Through these cases, I analyzed:
- Acquisition premiums and valuation logic
- Cultural patterns using Hofstede’s framework and Erin Meyer’s Culture Map
- Strategic motives and market reactions drawn from company reports, filings, and financial media
Findings
The analysis revealed distinct national tendencies:
- Japanese acquirers — driven by long-term vision, hierarchy, and collectivism — tended to overpay more often, reflecting cultural values of commitment and harmony.
- German acquirers, shaped by direct communication and risk-aversion, showed more rational pricing, though cultural friction still affected post-merger integration.
This suggests that cultural distance—as measured by behavioral and societal dimensions—acts as a subtle but real driver of overpayment risk.
“Where cultures diverge, perceptions of value follow.”
The findings emphasized that understanding the soft factors of culture is crucial in financial negotiations, integration, and due diligence.
Beyond metrics, culture determines how managers interpret success, trust, and risk.
Methodology
I employed a multiple case study approach (Yin, 2018) to ensure depth of analysis.
Each case was assessed for:
- Strategic rationale and deal context
- Financial outcomes (EPS, P/E ratio, goodwill)
- Cultural alignment between acquirer and target
Data were collected from Bloomberg, Reuters, Handelsblatt, and corporate financial reports.
Cultural metrics were computed using Hofstede indices and The Culture Map’s relative distance model, allowing comparison between workplace and societal dimensions.
Visualizing Cultural Distance
To measure and illustrate cultural differences between countries, I developed a Python-based analysis software that combines Hofstede’s six dimensions with Erin Meyer’s Culture Map.

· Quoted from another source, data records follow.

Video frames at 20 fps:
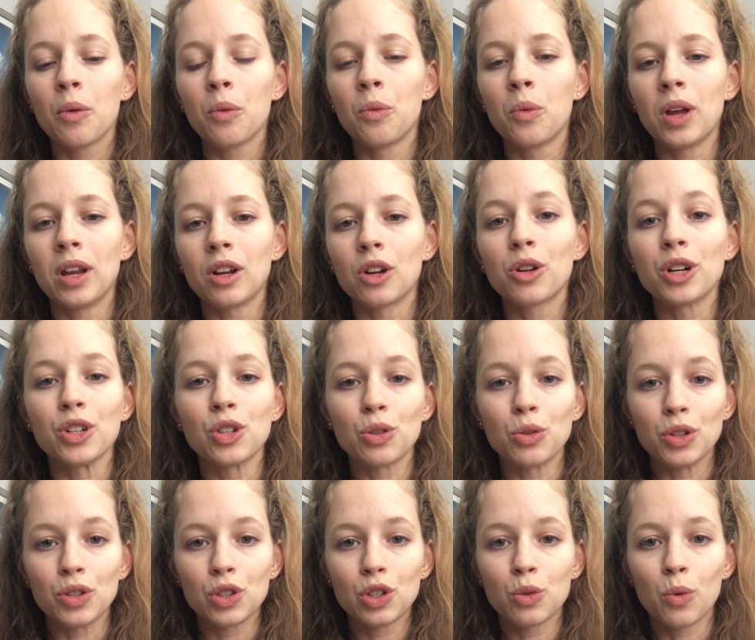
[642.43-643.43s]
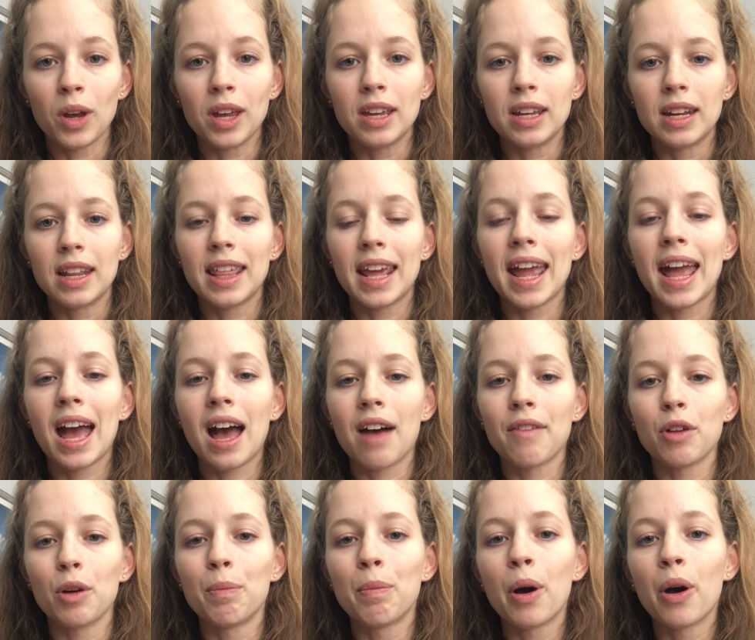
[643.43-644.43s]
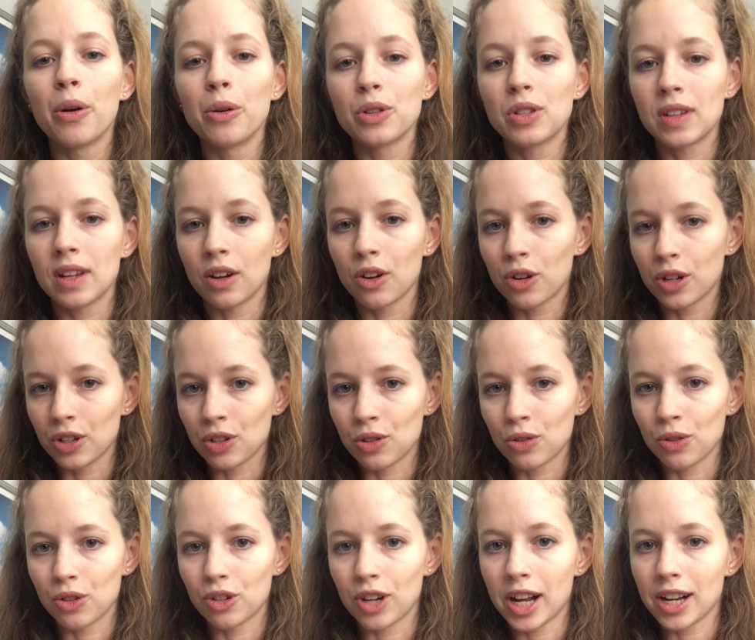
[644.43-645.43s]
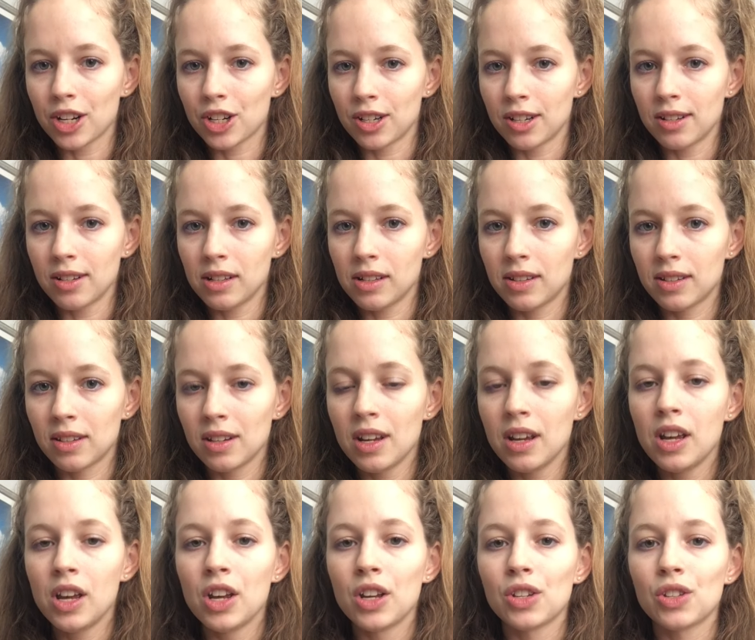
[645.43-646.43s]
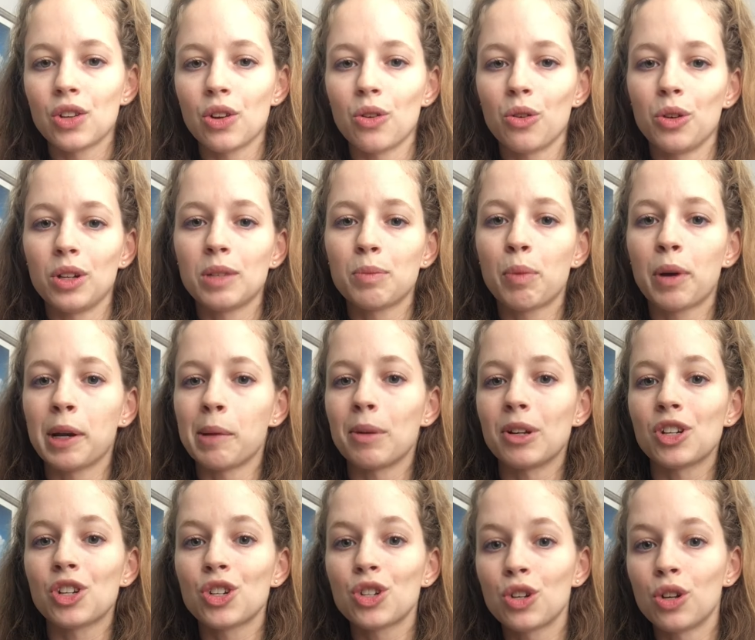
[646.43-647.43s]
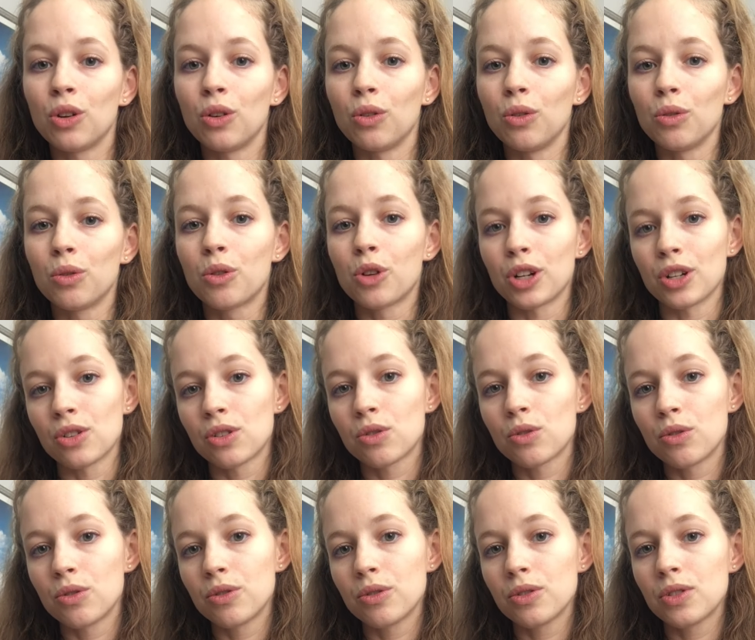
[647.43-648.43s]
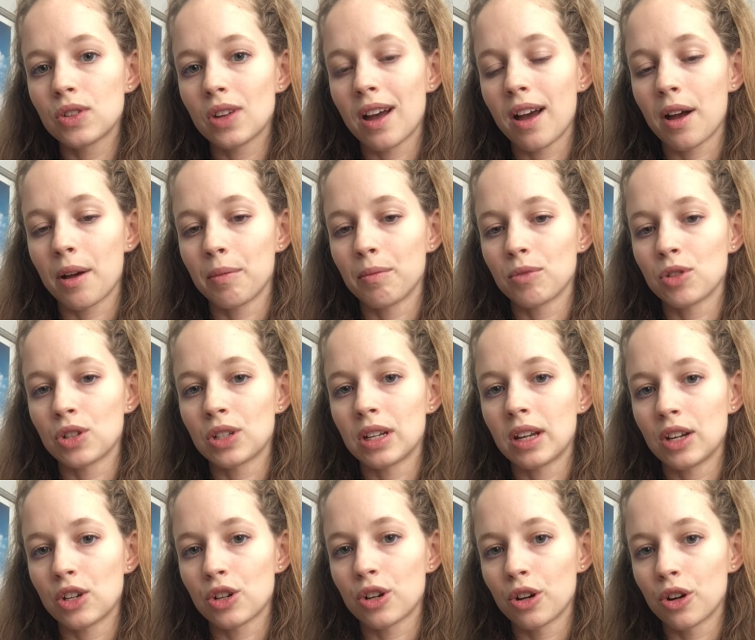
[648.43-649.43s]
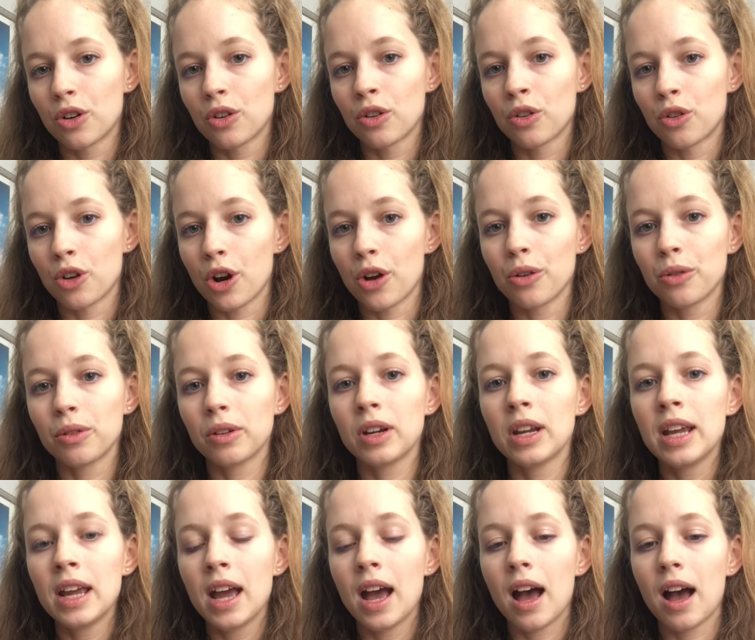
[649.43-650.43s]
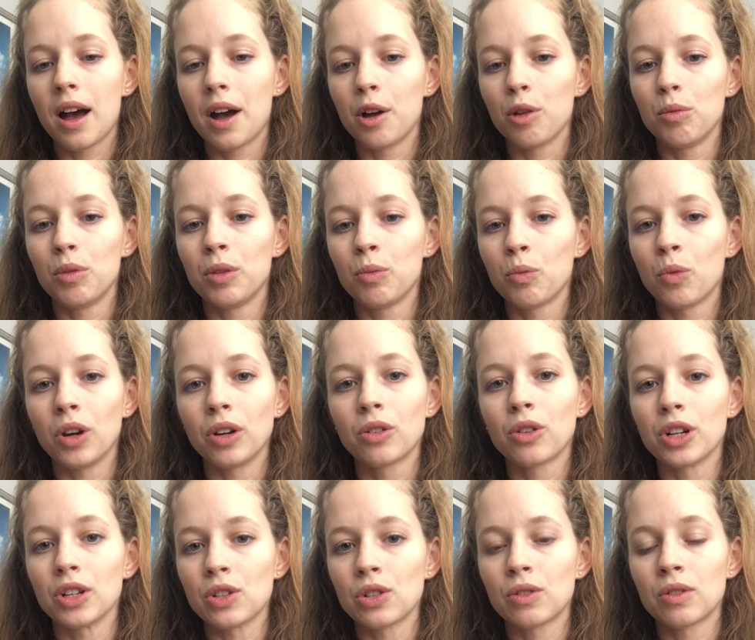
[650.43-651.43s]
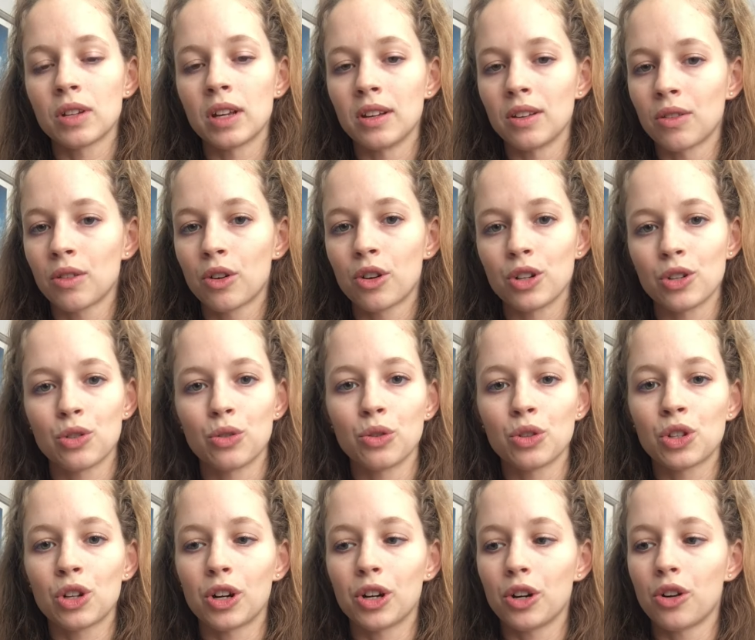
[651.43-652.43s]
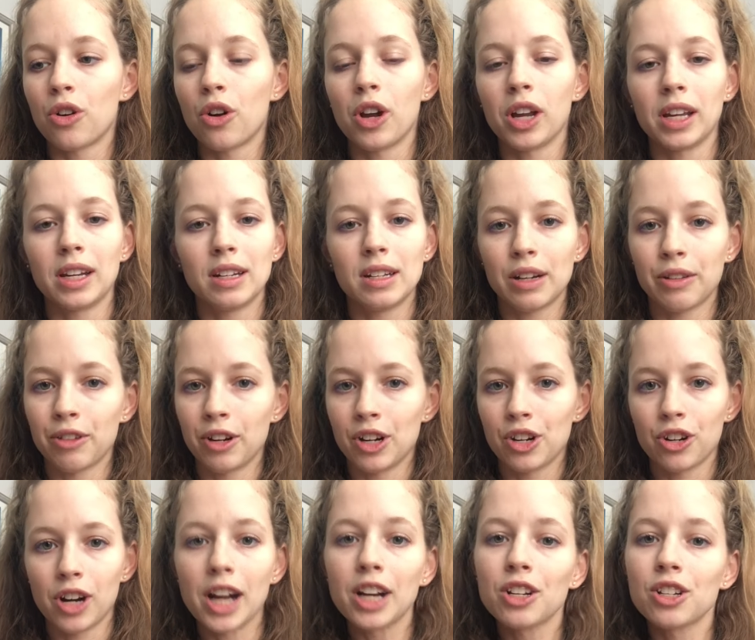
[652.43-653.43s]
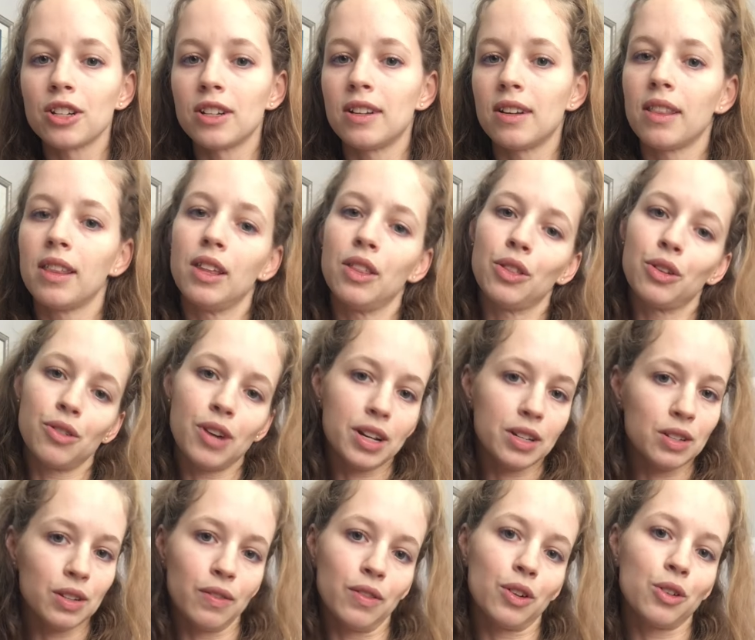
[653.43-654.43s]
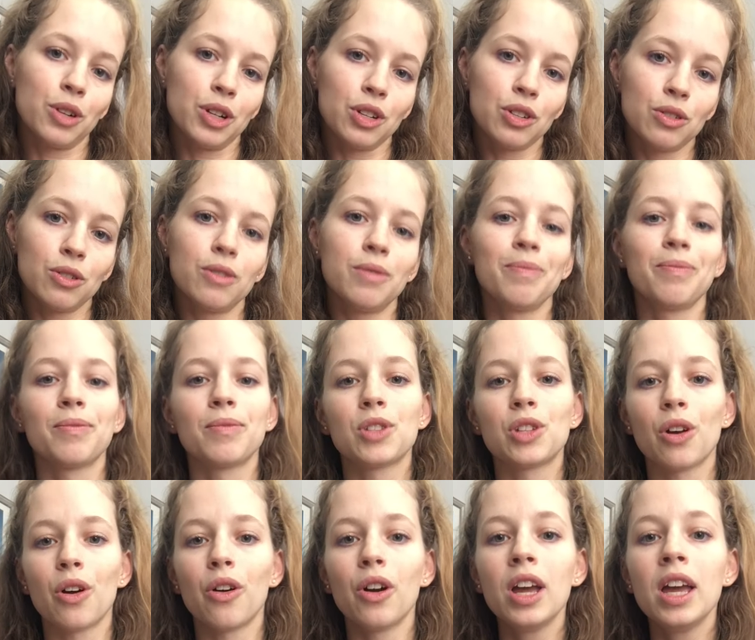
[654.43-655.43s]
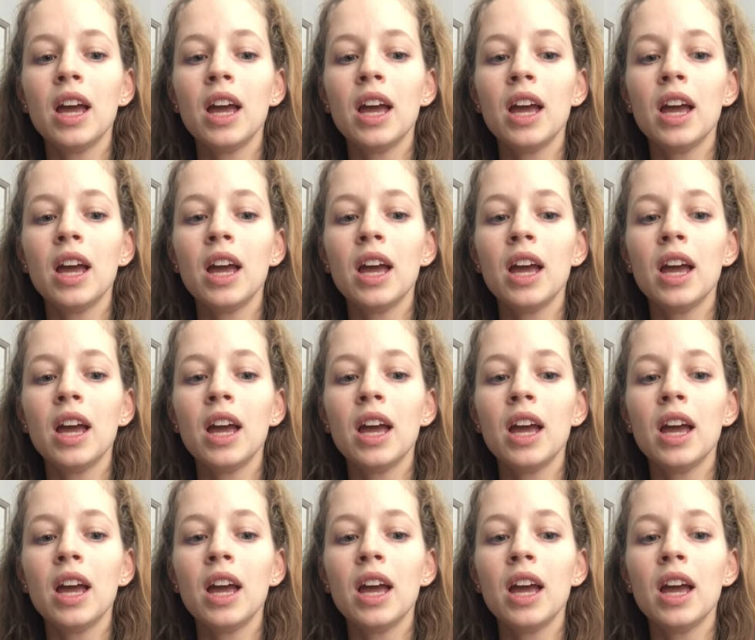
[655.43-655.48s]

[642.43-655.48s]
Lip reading: when a crystal is twinned, they have opposing crystal directions. So it's pretty much two crystals just intergrown. When the crystal started growing in a different direction than the rest of the crystal. So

The program calculates pairwise cultural distances and visualizes them through statistical and network-based plots.
These visualizations were central to interpreting my results, showing where Germany and Japan stand within global cultural clusters.
Comparative Overview
Figure 1: Cultural distances between country pairs using the hofstede and erin meyers dimensions.
Cultural Network
Figure 2: A cultural network graph illustrating relative distances between countries using the culture map.
Clustering
Figure 3: K-Means clustering of cultural distances, trying to visualize cultural distances between countries.
These figures were produced using my own analysis tool, Cultural Distances, which automates data collection, normalization, and visualization for cross-cultural studies. I will cover the software and its methodology in detail in a separate post.
Key Takeaways
- Culture can distort valuation. Hierarchical or collectivist environments may drive symbolic premiums.
- Communication style matters. Implicit vs. explicit negotiation approaches affect information symmetry.
- Integration depends on alignment. Culturally proximate firms integrate faster and more successfully.
- Quantitative frameworks miss nuance. Cultural misalignment can explain deal failures beyond what financial ratios show.
Implications for Practice
For executives and analysts, the research suggests:
- Integrating cultural audits into due diligence
- Assessing leadership communication patterns before negotiation
- Considering national and corporate cultures in synergy forecasts
Reflection
Conducting this thesis between Marburg and Kobe University (Japan)—as part of a MEXT-supported research semester—allowed me to observe how academic theory meets cultural reality.
Japan’s emphasis on harmony and Germany’s on precision provided contrasting yet complementary lenses for understanding global business.
This work strengthened my commitment to bridging European and Asian business practice—where finance meets culture, and strategy meets understanding.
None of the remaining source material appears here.